*** Begin section ***
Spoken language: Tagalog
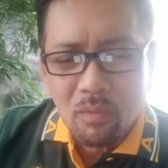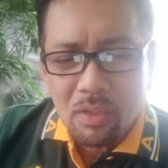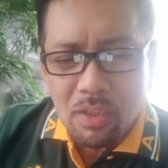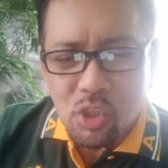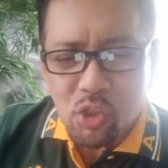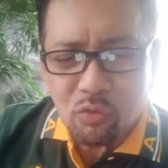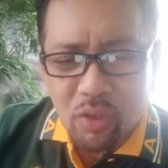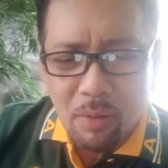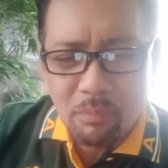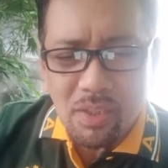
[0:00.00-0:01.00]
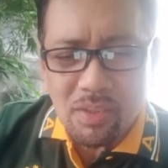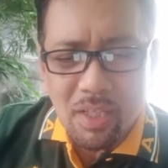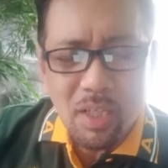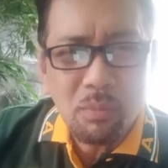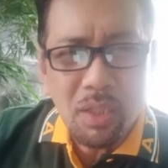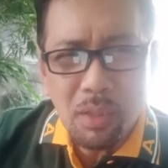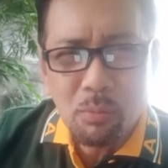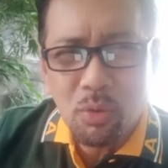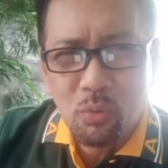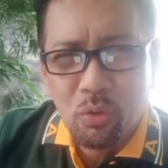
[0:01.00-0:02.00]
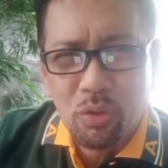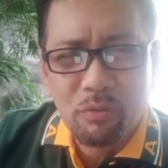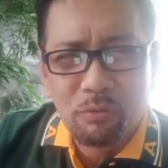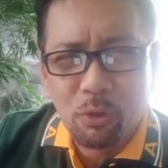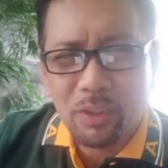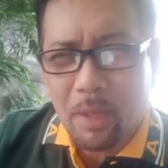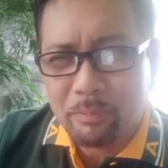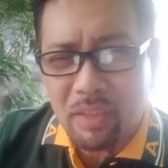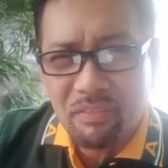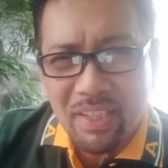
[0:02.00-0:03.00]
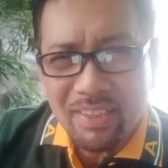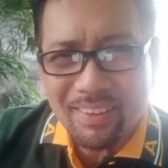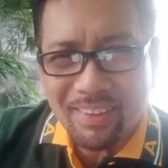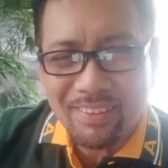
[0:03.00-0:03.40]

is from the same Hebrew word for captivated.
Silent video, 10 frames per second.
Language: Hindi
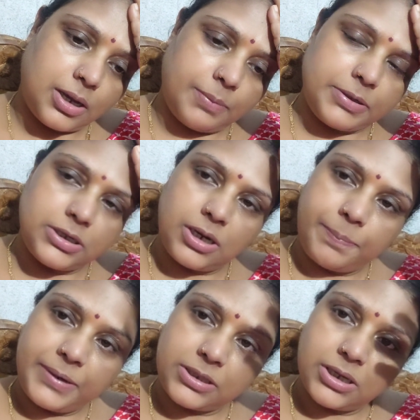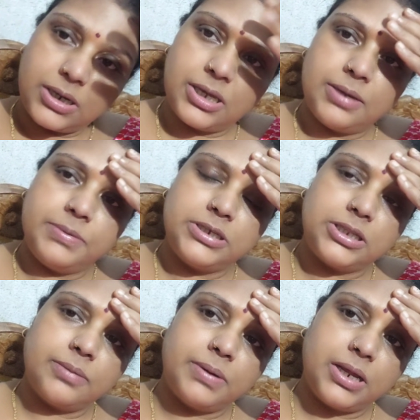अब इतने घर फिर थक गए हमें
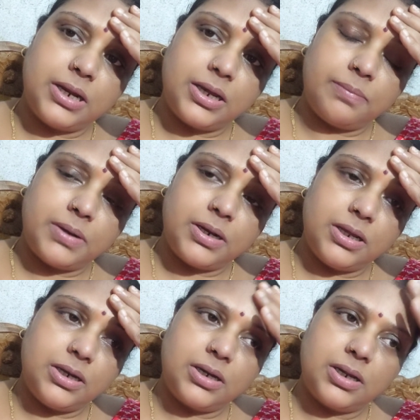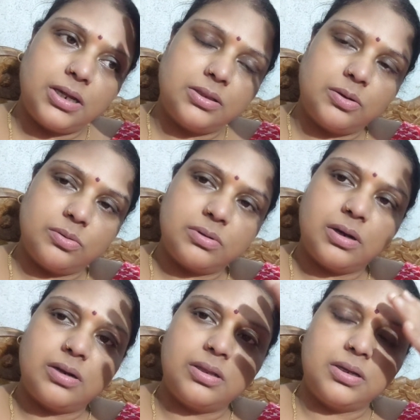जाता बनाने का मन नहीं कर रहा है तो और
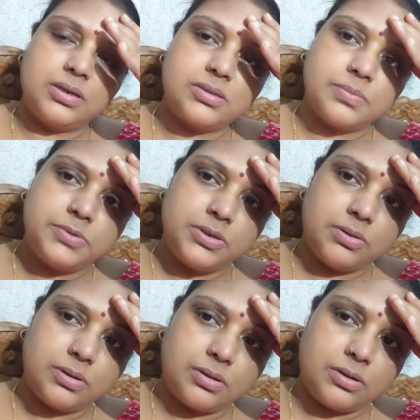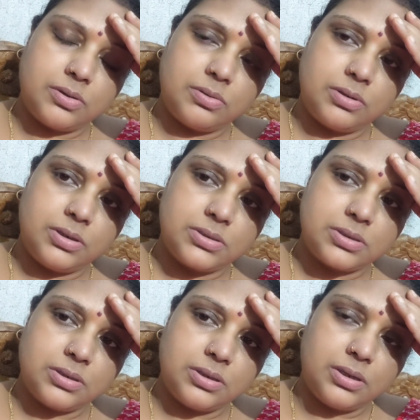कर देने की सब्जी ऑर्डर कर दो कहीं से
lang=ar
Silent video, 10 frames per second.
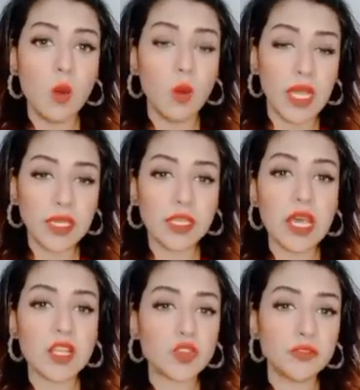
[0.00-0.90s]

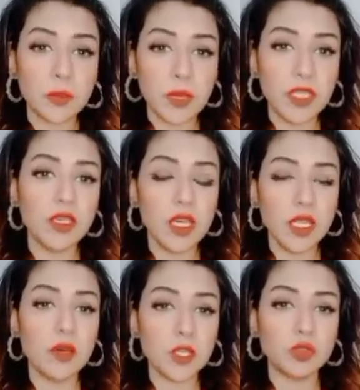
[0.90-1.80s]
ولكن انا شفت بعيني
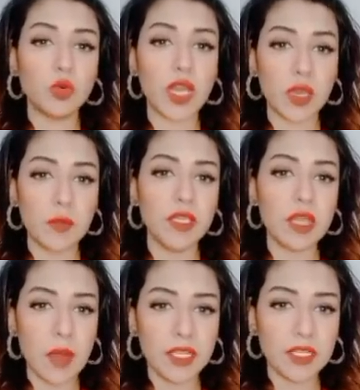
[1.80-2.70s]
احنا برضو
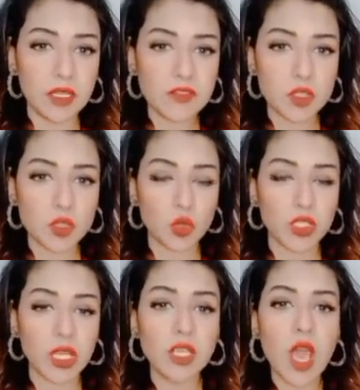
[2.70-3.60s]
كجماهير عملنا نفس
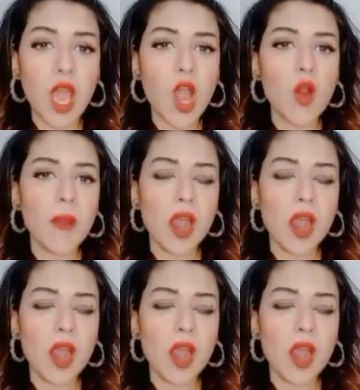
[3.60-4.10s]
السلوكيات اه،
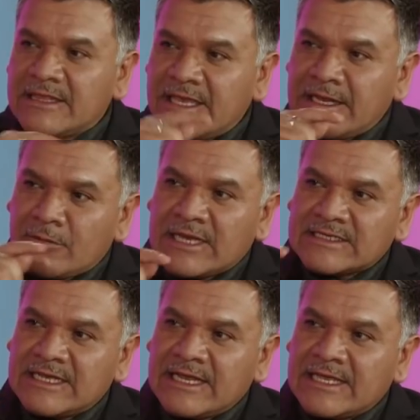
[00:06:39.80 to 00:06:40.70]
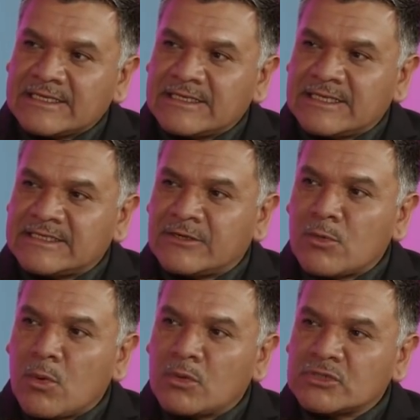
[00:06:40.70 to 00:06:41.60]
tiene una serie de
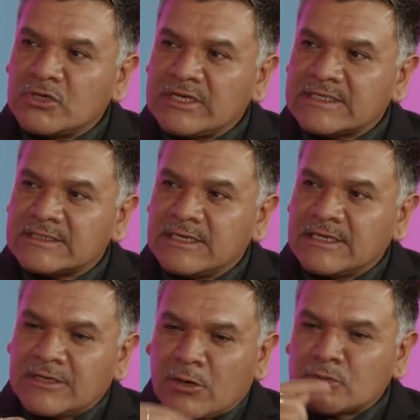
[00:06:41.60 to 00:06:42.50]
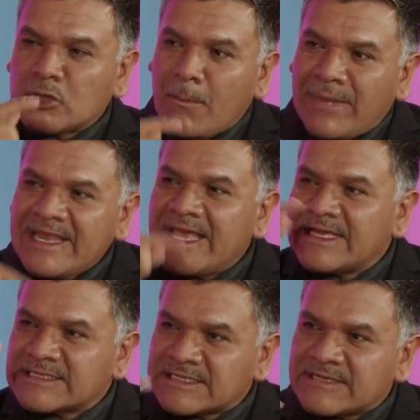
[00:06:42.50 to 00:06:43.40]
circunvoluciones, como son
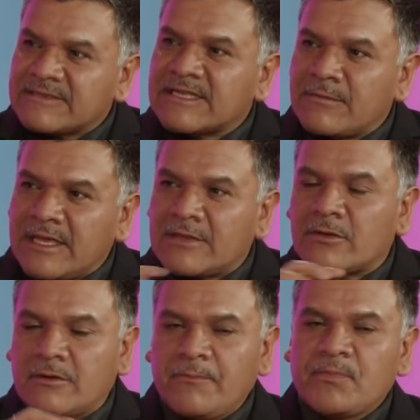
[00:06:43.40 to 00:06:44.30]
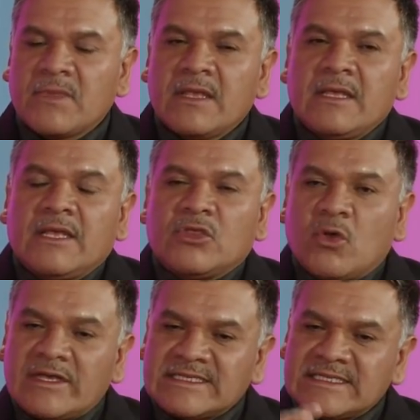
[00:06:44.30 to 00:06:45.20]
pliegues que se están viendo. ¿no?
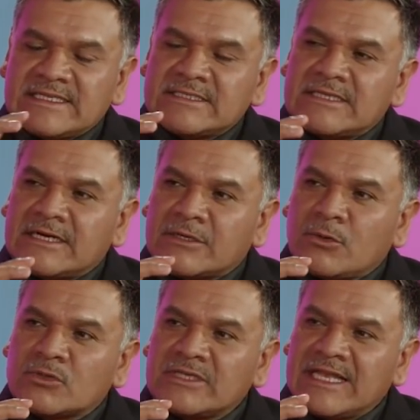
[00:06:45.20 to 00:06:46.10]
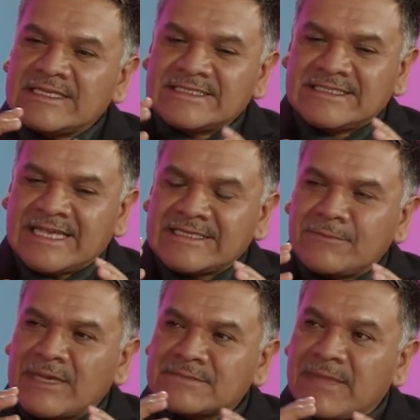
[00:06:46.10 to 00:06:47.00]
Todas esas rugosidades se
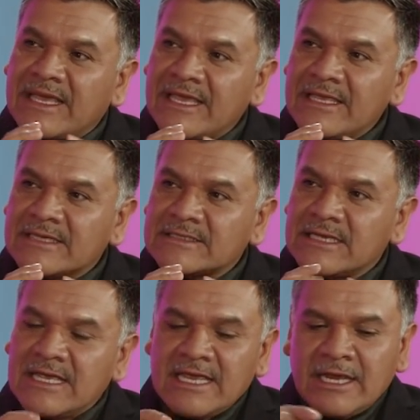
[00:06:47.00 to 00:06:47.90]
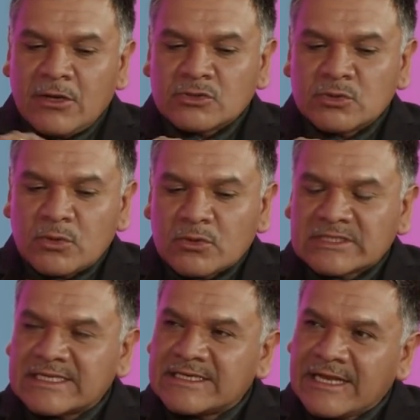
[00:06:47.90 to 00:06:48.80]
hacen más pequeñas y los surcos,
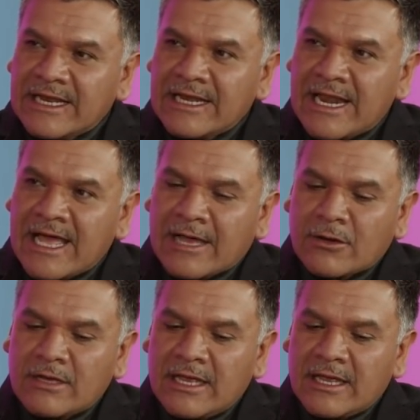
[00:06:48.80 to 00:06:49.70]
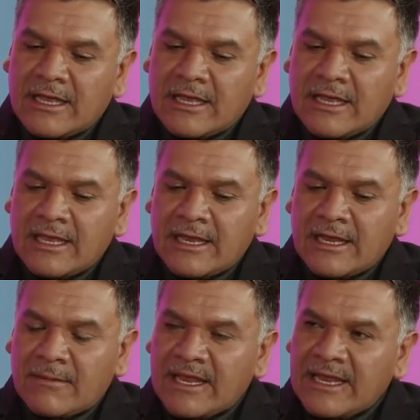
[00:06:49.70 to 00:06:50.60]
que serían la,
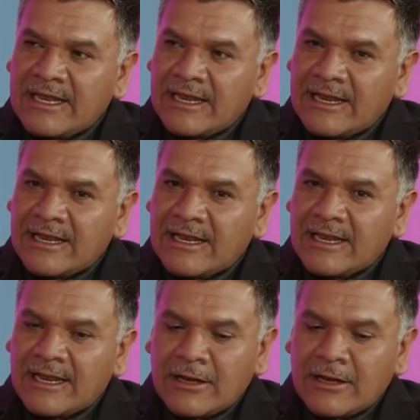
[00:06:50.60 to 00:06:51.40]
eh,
*** End section ***
§ **Task directions**: All that is required is the lines from the line containing "[0.90-1.80s]" through the end of the records above, copied exactly, and none of the pictures.

§ **Response to this task**:
[0.90-1.80s]
ولكن انا شفت بعيني
[1.80-2.70s]
احنا برضو
[2.70-3.60s]
كجماهير عملنا نفس
[3.60-4.10s]
السلوكيات اه،
[00:06:39.80 to 00:06:40.70]
[00:06:40.70 to 00:06:41.60]
tiene una serie de
[00:06:41.60 to 00:06:42.50]
[00:06:42.50 to 00:06:43.40]
circunvoluciones, como son
[00:06:43.40 to 00:06:44.30]
[00:06:44.30 to 00:06:45.20]
pliegues que se están viendo. ¿no?
[00:06:45.20 to 00:06:46.10]
[00:06:46.10 to 00:06:47.00]
Todas esas rugosidades se
[00:06:47.00 to 00:06:47.90]
[00:06:47.90 to 00:06:48.80]
hacen más pequeñas y los surcos,
[00:06:48.80 to 00:06:49.70]
[00:06:49.70 to 00:06:50.60]
que serían la,
[00:06:50.60 to 00:06:51.40]
eh,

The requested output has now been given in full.